Task directions
Please report each line in the material below that includes "Silent".

● ● ● ● ●

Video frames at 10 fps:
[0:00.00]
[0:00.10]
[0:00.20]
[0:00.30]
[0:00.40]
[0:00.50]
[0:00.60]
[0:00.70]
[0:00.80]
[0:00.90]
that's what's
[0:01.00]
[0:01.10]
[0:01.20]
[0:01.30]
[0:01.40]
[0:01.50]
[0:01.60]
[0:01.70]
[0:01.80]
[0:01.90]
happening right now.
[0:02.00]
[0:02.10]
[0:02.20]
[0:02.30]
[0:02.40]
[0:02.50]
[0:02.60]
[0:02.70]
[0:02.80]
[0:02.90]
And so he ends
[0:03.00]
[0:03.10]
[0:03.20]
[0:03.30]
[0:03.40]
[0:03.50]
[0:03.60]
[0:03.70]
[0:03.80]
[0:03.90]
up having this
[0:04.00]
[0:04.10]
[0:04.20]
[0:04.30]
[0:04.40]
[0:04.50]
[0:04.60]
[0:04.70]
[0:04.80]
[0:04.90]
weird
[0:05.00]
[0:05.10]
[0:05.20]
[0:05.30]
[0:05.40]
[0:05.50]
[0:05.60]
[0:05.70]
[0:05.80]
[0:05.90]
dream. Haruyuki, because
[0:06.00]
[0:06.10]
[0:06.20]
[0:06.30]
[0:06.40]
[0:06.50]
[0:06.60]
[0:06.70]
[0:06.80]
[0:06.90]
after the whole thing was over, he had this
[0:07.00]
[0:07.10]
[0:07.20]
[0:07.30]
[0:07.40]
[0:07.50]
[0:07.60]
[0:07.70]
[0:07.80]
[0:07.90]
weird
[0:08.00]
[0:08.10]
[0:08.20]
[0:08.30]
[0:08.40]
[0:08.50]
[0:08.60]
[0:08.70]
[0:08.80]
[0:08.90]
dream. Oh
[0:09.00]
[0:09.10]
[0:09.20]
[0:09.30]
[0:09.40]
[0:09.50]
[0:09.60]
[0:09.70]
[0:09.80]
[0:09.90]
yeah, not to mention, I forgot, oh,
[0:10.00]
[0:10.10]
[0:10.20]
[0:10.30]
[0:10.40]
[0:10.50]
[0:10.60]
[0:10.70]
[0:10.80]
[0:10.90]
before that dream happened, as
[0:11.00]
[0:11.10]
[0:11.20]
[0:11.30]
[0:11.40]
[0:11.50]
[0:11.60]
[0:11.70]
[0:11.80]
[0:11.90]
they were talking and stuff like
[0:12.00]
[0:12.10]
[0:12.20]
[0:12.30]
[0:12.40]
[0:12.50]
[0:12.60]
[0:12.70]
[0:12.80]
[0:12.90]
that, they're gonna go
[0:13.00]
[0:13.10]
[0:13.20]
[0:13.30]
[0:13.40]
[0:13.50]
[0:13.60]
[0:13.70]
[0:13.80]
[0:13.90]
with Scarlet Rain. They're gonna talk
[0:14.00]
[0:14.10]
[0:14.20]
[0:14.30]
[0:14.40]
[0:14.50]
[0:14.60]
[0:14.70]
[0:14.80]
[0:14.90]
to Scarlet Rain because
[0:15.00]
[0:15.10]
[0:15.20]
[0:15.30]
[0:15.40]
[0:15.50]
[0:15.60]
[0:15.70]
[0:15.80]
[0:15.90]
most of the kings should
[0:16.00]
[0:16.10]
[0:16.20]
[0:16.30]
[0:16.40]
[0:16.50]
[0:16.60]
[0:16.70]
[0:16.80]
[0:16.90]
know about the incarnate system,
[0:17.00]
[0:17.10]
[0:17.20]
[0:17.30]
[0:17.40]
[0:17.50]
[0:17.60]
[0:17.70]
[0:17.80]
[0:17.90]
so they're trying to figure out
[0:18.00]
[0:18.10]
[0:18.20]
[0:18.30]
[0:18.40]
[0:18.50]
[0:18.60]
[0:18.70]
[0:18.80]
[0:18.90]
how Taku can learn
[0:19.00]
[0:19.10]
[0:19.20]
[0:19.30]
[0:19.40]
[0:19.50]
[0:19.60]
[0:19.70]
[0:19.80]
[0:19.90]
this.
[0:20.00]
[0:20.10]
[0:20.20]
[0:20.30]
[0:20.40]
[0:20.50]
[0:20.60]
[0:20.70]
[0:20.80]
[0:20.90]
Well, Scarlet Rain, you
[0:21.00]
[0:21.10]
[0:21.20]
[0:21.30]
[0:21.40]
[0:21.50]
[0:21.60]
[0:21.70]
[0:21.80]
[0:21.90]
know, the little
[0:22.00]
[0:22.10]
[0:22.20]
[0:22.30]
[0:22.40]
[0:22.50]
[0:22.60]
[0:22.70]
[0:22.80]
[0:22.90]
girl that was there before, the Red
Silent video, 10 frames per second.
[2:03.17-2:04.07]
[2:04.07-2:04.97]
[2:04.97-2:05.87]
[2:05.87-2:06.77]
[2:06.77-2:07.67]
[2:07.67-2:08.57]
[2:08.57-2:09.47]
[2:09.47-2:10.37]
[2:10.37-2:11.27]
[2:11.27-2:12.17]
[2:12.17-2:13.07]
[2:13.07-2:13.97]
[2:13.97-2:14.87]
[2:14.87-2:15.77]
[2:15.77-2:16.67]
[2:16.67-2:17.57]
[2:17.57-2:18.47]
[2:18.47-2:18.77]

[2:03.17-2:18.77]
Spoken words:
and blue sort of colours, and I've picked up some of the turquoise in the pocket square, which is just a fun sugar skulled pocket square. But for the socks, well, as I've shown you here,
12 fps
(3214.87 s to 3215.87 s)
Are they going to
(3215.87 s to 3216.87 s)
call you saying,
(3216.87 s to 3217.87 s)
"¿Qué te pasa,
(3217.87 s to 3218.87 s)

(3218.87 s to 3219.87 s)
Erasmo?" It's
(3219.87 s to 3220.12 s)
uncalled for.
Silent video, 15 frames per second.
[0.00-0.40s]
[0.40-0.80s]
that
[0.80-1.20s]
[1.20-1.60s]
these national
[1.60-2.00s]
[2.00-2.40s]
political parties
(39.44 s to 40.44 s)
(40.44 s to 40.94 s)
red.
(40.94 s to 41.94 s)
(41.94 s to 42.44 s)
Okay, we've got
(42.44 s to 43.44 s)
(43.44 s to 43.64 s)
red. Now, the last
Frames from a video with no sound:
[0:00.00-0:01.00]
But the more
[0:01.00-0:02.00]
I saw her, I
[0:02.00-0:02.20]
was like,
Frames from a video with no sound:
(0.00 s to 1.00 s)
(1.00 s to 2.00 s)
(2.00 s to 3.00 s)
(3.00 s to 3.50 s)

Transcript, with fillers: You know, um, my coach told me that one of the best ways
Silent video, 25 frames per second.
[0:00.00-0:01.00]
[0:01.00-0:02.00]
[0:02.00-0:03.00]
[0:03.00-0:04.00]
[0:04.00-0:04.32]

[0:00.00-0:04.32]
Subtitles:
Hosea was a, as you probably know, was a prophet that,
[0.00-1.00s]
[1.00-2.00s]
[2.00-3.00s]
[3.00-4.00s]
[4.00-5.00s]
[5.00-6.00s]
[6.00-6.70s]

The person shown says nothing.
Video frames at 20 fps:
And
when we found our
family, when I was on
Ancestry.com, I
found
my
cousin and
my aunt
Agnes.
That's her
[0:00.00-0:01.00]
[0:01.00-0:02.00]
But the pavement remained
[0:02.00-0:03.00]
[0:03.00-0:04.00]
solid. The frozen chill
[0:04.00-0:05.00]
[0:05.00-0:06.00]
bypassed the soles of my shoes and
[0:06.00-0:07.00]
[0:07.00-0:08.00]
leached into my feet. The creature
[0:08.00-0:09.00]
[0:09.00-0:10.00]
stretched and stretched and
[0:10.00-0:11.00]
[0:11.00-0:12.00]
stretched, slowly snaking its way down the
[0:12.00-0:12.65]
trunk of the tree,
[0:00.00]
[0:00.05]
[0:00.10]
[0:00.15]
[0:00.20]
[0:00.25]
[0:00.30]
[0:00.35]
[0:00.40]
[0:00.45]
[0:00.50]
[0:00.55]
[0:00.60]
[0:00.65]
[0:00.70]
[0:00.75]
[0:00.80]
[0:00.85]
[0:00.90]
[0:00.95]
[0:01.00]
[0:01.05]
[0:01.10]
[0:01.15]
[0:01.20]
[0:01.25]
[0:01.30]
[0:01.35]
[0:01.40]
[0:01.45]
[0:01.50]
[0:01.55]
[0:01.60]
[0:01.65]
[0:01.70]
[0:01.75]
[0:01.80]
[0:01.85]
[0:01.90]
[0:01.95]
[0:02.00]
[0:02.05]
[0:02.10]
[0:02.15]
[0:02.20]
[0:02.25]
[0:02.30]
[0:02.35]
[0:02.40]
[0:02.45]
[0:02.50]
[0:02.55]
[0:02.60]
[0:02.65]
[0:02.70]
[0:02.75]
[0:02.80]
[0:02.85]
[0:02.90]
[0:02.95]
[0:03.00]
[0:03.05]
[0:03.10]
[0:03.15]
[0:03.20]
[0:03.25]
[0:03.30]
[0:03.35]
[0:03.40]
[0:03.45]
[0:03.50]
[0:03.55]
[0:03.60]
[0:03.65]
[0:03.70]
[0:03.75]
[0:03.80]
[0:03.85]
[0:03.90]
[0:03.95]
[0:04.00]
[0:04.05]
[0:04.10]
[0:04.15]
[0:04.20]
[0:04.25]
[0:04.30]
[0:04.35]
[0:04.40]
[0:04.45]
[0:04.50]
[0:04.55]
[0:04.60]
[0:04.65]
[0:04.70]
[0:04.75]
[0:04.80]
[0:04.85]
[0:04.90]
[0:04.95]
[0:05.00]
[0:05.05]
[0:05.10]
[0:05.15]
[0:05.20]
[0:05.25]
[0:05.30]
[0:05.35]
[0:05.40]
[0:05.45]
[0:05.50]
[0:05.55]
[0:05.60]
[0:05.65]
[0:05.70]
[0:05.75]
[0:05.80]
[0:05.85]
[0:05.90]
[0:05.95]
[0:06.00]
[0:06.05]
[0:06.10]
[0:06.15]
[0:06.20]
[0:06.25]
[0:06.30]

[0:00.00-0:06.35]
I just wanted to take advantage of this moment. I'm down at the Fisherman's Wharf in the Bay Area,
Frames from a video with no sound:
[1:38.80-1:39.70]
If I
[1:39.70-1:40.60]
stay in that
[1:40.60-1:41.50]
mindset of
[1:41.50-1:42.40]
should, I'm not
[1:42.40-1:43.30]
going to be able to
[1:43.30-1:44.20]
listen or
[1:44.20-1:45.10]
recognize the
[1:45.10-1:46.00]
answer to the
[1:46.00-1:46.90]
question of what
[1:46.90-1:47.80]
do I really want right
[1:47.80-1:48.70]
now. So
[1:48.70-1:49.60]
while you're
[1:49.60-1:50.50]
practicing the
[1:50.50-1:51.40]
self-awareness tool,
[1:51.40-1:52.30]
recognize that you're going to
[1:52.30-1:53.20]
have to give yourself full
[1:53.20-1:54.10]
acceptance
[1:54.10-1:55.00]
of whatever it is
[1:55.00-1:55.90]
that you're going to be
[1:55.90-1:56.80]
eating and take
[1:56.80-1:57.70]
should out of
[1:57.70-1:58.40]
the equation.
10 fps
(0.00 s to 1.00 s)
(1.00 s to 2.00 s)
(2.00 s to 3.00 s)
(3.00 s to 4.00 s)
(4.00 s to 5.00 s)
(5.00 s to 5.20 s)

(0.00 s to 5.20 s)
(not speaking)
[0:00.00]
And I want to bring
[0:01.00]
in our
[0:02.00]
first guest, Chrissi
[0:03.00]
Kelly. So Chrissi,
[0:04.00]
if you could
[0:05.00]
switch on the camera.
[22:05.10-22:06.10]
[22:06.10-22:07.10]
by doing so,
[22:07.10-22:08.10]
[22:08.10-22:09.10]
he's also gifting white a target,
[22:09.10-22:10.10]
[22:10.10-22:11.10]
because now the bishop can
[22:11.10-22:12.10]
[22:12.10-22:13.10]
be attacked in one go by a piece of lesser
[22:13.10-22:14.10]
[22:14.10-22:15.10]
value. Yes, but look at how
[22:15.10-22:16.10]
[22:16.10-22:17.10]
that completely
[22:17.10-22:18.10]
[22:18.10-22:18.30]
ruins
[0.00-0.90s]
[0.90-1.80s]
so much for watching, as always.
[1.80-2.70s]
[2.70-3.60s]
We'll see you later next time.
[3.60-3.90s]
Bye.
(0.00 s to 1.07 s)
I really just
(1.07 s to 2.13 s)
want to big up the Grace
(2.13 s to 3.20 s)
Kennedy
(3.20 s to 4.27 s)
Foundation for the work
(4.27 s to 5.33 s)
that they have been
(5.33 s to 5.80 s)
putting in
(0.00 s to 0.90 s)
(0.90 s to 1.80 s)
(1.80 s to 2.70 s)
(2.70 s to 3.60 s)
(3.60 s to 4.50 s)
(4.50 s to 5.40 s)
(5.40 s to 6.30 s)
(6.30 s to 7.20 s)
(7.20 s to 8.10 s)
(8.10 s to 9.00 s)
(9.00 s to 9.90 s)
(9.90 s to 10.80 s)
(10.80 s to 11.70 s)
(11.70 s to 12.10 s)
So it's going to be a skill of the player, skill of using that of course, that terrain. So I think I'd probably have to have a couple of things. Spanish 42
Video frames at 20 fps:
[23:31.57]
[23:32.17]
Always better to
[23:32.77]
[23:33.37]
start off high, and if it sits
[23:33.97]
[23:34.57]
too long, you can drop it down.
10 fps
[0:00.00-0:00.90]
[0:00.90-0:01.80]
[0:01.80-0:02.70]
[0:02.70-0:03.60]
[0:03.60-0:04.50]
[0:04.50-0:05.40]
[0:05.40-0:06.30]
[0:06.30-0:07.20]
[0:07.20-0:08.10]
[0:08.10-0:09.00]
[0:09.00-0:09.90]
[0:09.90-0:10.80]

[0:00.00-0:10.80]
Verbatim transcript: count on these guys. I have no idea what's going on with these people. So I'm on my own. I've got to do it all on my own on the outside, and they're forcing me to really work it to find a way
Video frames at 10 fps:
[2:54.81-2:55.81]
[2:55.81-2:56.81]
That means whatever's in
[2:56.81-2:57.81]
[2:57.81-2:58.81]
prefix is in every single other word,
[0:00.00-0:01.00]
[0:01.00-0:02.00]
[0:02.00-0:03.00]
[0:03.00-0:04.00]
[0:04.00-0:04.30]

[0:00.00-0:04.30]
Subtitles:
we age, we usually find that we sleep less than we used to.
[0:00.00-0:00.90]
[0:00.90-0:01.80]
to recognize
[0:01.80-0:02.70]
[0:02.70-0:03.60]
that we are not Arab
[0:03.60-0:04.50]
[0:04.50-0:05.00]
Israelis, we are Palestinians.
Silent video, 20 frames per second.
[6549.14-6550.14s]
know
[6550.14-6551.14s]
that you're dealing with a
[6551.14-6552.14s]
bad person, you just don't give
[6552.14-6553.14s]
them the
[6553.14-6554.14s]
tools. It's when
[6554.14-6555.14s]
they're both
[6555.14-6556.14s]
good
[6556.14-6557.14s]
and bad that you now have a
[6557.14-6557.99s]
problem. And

● ● ● ● ●

Response area
Silent video, 10 frames per second.
Silent video, 15 frames per second.
Silent video, 25 frames per second.
Silent video, 20 frames per second.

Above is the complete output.